[TASK TO COMPLETE]
Your output should be an exact copy of the records, with no pictures in it.

[DATA FOR REVIEW]
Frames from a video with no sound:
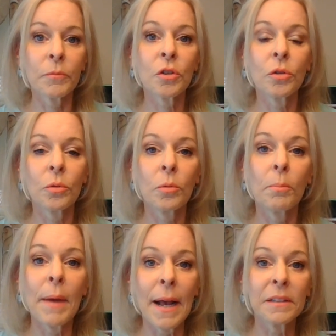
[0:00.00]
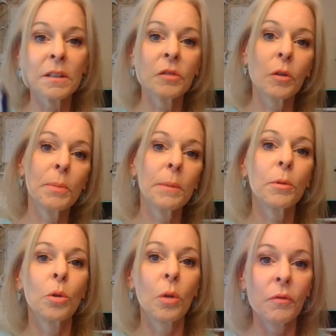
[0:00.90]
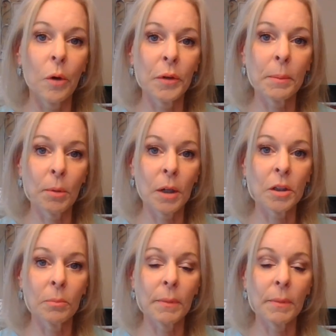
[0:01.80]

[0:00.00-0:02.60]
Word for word: to masks for people who have already bought their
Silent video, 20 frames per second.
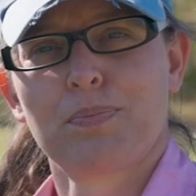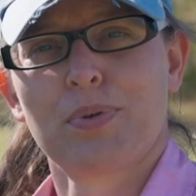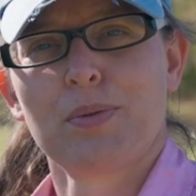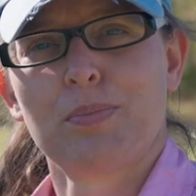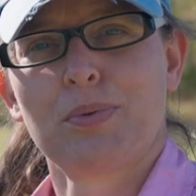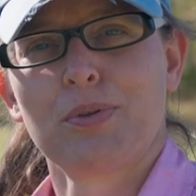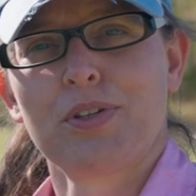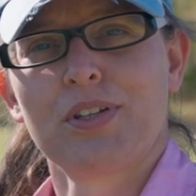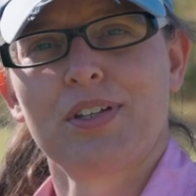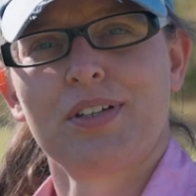
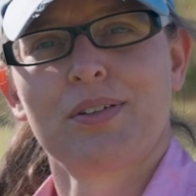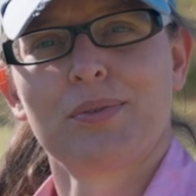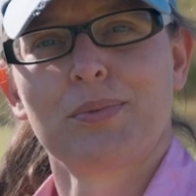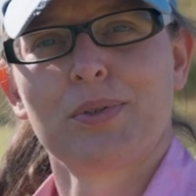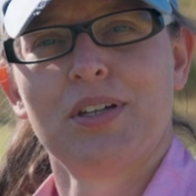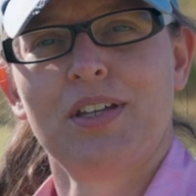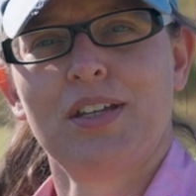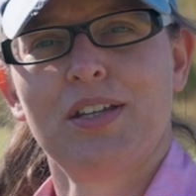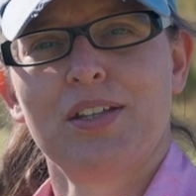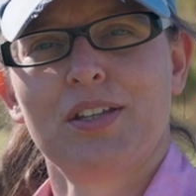people that
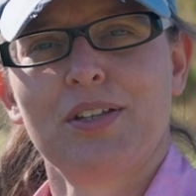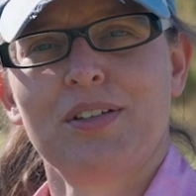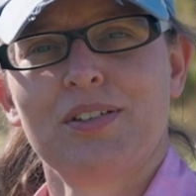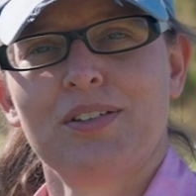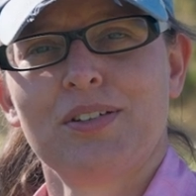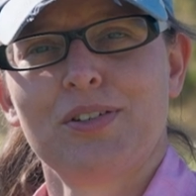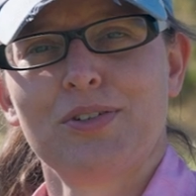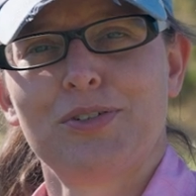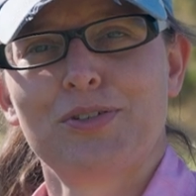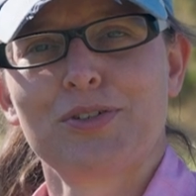were here that
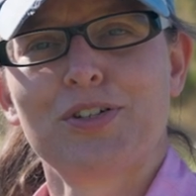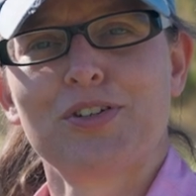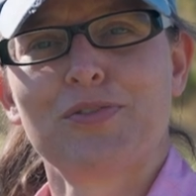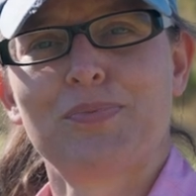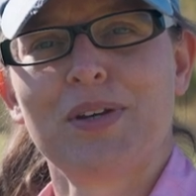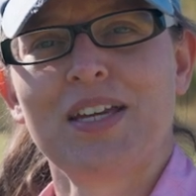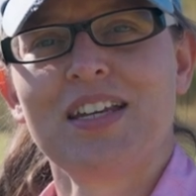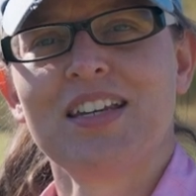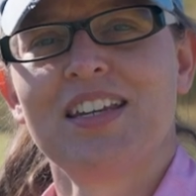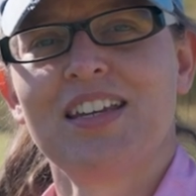shouldn't
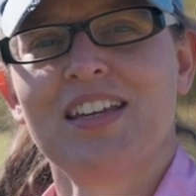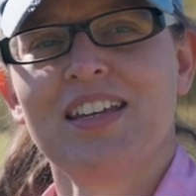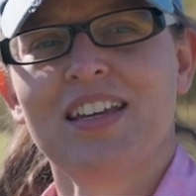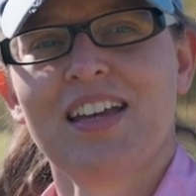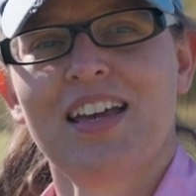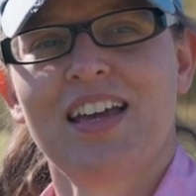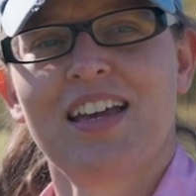have been here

[RESULT OF THIS TASK]
Frames from a video with no sound:
[0:00.00]
[0:00.90]
[0:01.80]

[0:00.00-0:02.60]
Word for word: to masks for people who have already bought their
Silent video, 20 frames per second.
people that
were here that
shouldn't
have been here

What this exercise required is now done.